Marie-Sabine ROGER, Bon rétablissement

« – Et un contrebassiste ? lança-t-elle ?
– Loyal et régulier, répondit-il. Il ne porte pas la mélodie, n’est pas tenu d’être la star, mais il est toujours là pour assurer la cohésion. Certains croient que c’est le batteur, mais en réalité c’est le bassiste qui assure la rythmique de tout ensemble d’instruments avec lequel il joue. Lent et régulier, il n’arrête pas de relancer. Et il est beau, naturellement. »
Joyce MAYNARD, Les règles d’usage

« Je n’avais jamais vu autant de livres en un seul lieu. Du sol au plafond.
- Vous avez lu tous ces livres ? j’ai demandé.
- Oui, certains plusieurs fois même. Ce sont les grands amours de ma vie. Ils me font rire, pleure, douter, réfléchir. Ils me permettent de m’échapper. Ils m’ont changé, ont fait de moi une autre personne.

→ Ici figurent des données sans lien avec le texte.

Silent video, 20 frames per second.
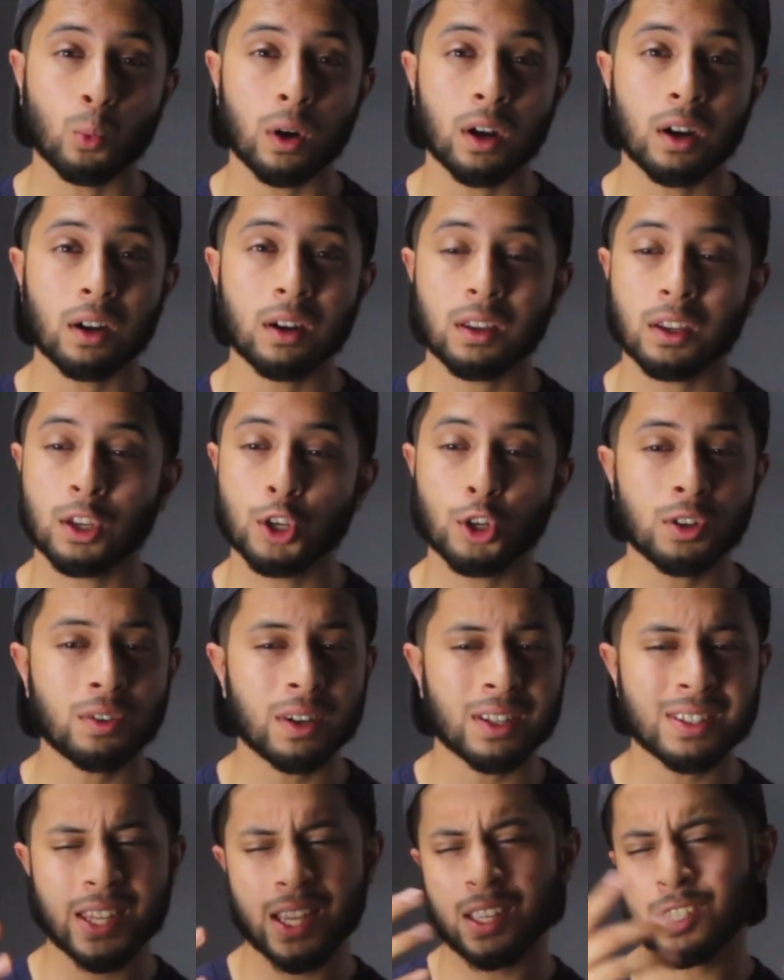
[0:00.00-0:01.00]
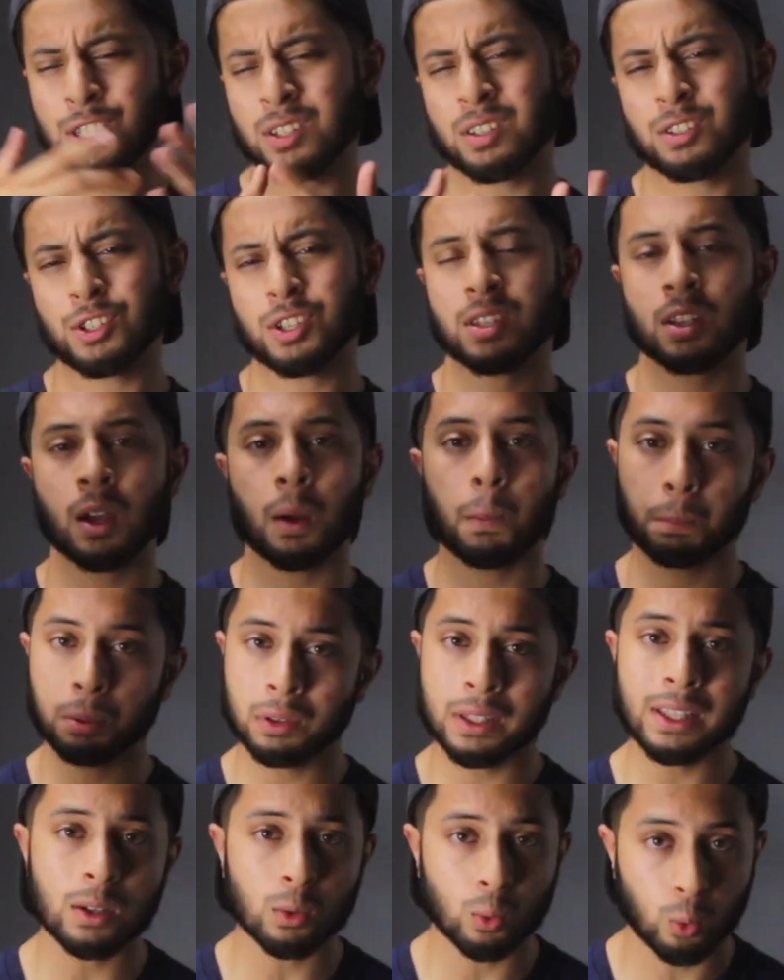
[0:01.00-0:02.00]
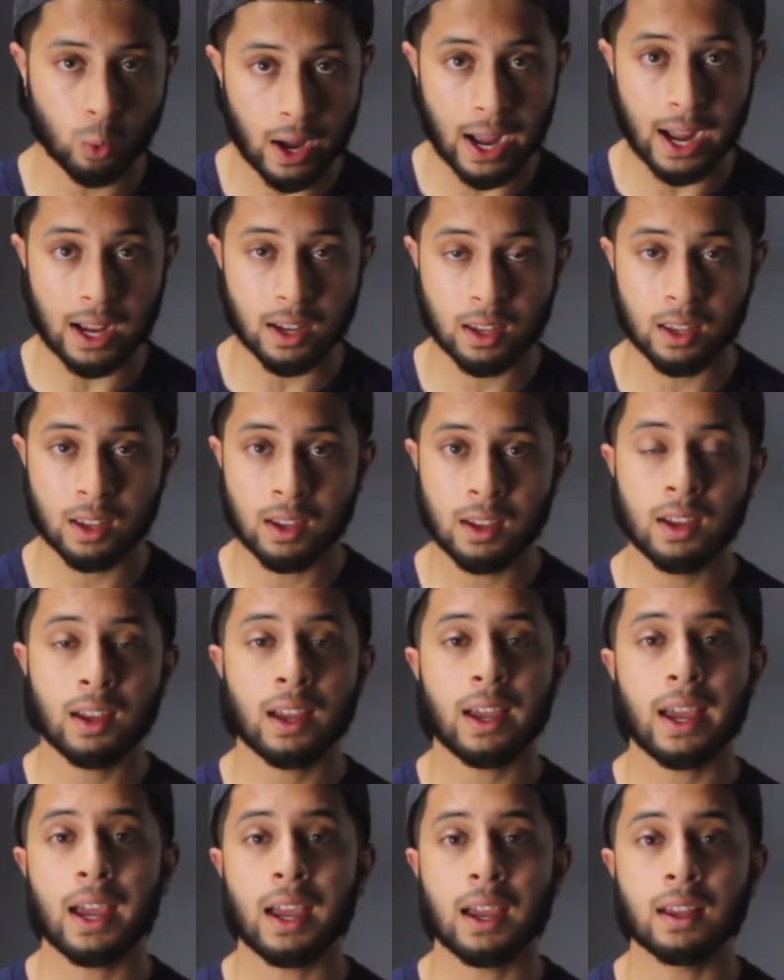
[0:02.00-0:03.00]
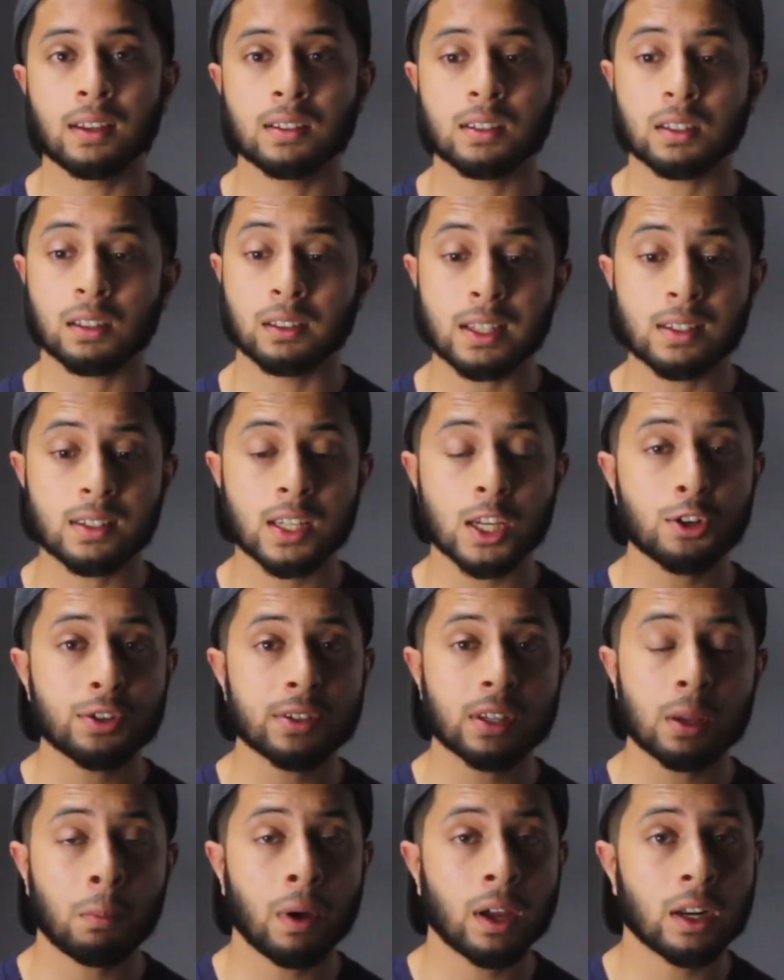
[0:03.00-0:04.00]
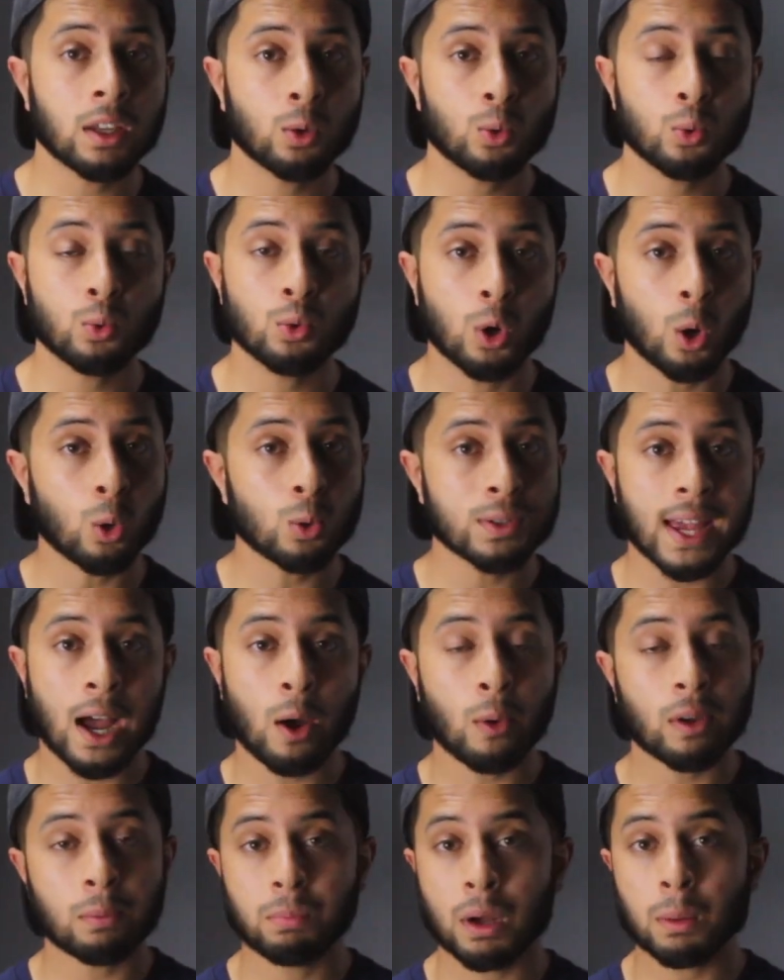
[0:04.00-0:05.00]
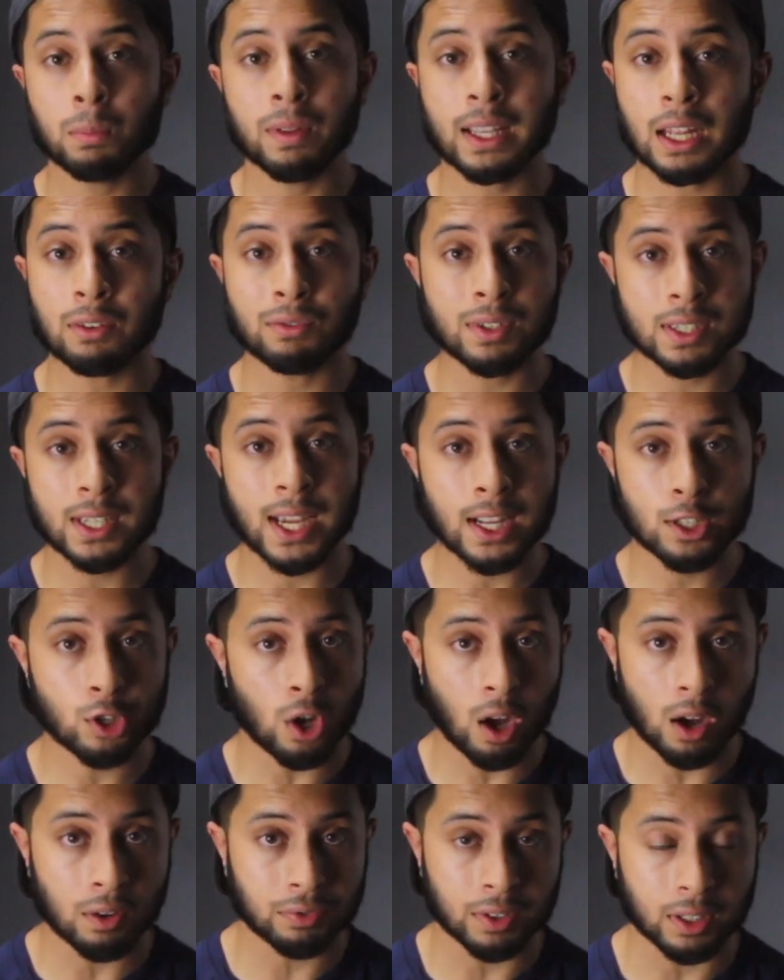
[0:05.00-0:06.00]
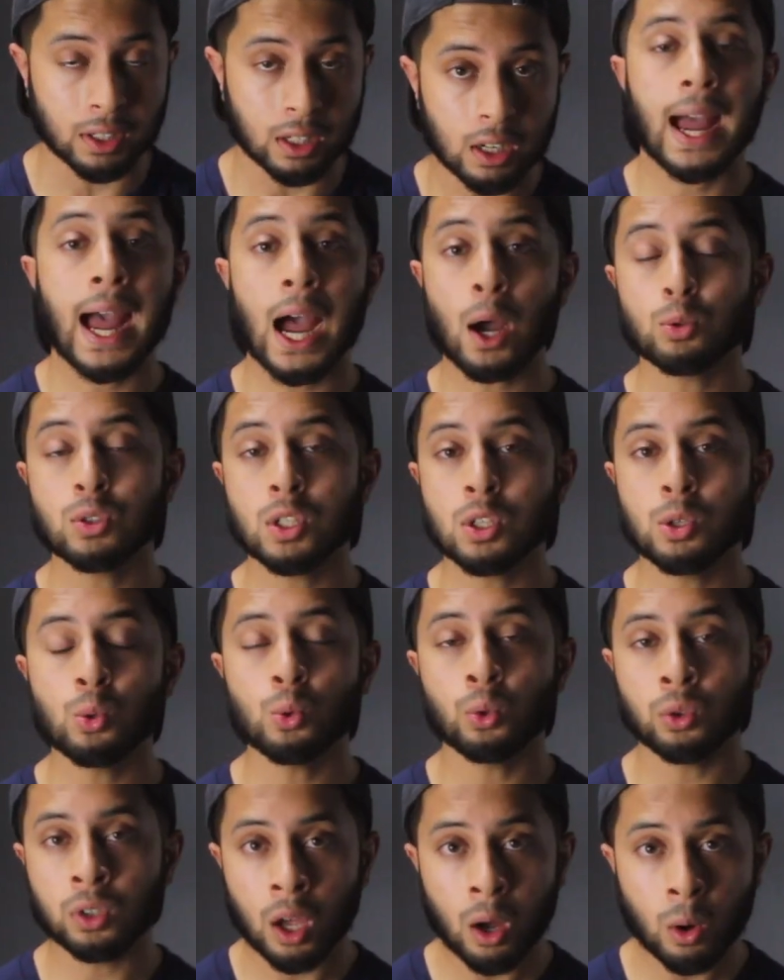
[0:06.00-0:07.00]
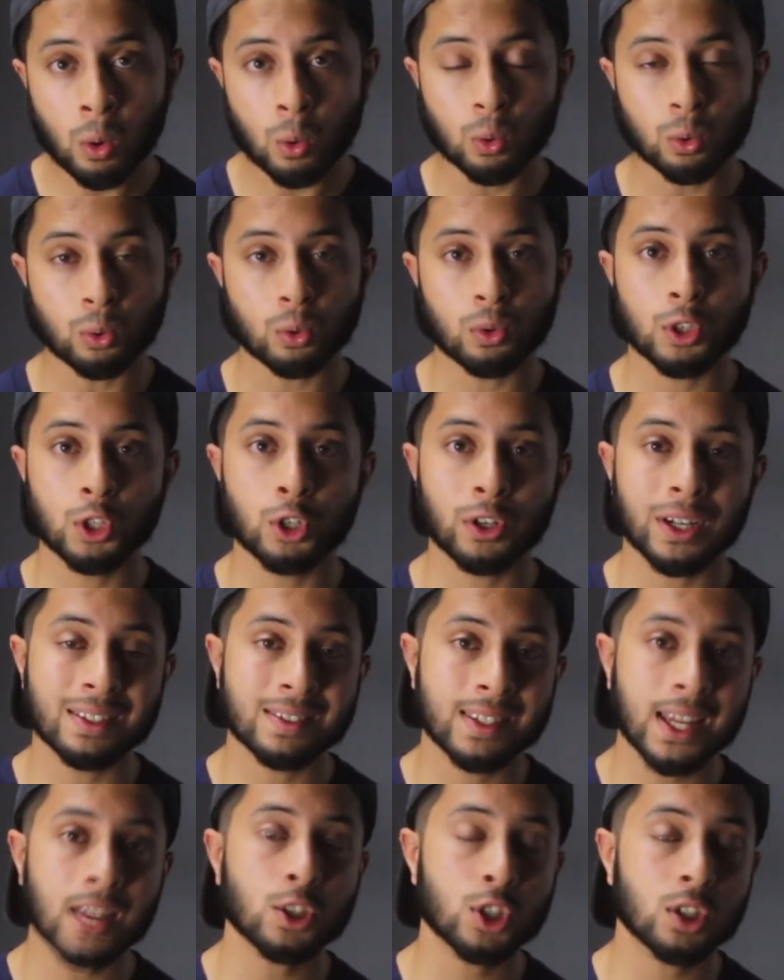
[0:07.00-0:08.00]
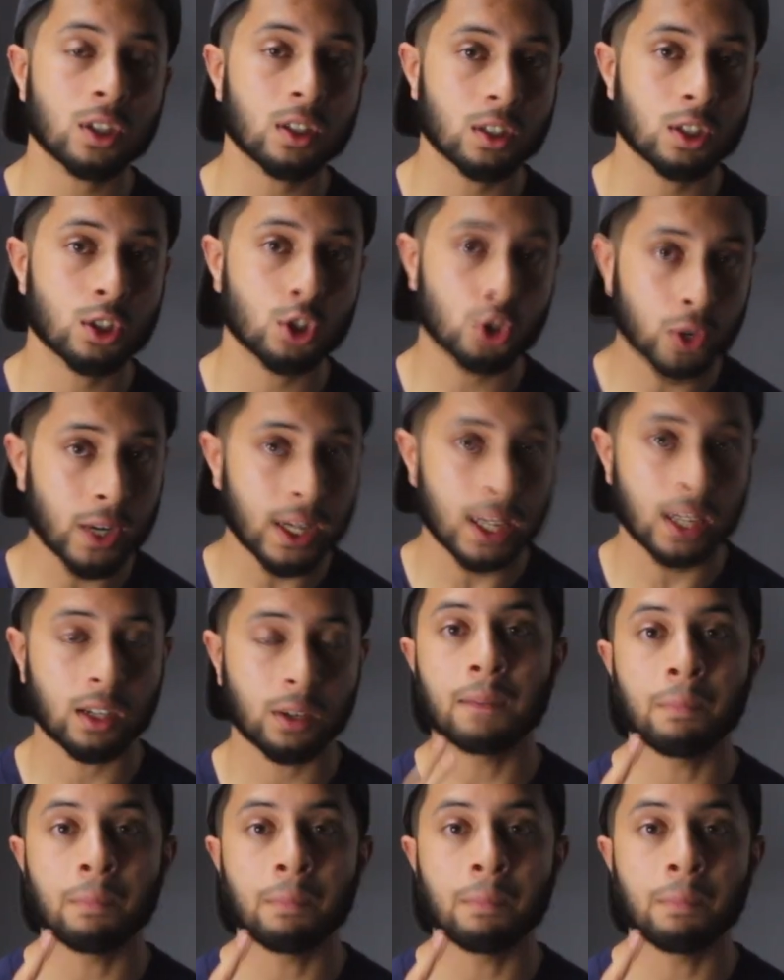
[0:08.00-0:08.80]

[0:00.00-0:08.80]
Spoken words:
where your intention is just complete whack, and let's say you're somebody who goes out in public and recites often. How do you know your intention is straight?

- Un livre peut nous changer ?
- Bien sûr, un livre peut te changer ! Et même changer ta vie. Comme un coup de foudre. Et on ne peut pas savoir quand la rencontre aura lieu. Il faut se méfier des livres, ce sont des génies endormis. »
Gaël FAYE, Petit pays
Mon fragment préféré, c’est celui du 24 décembre. Le livre a une place centrale dans mon quotidien et il a cette capacité à vous initier à la découverte de toutes ces choses éloignées de notre quotidien, qui nous font ouvrir les yeux et changer de regard. Les livres nous changent, j’en suis persuadée.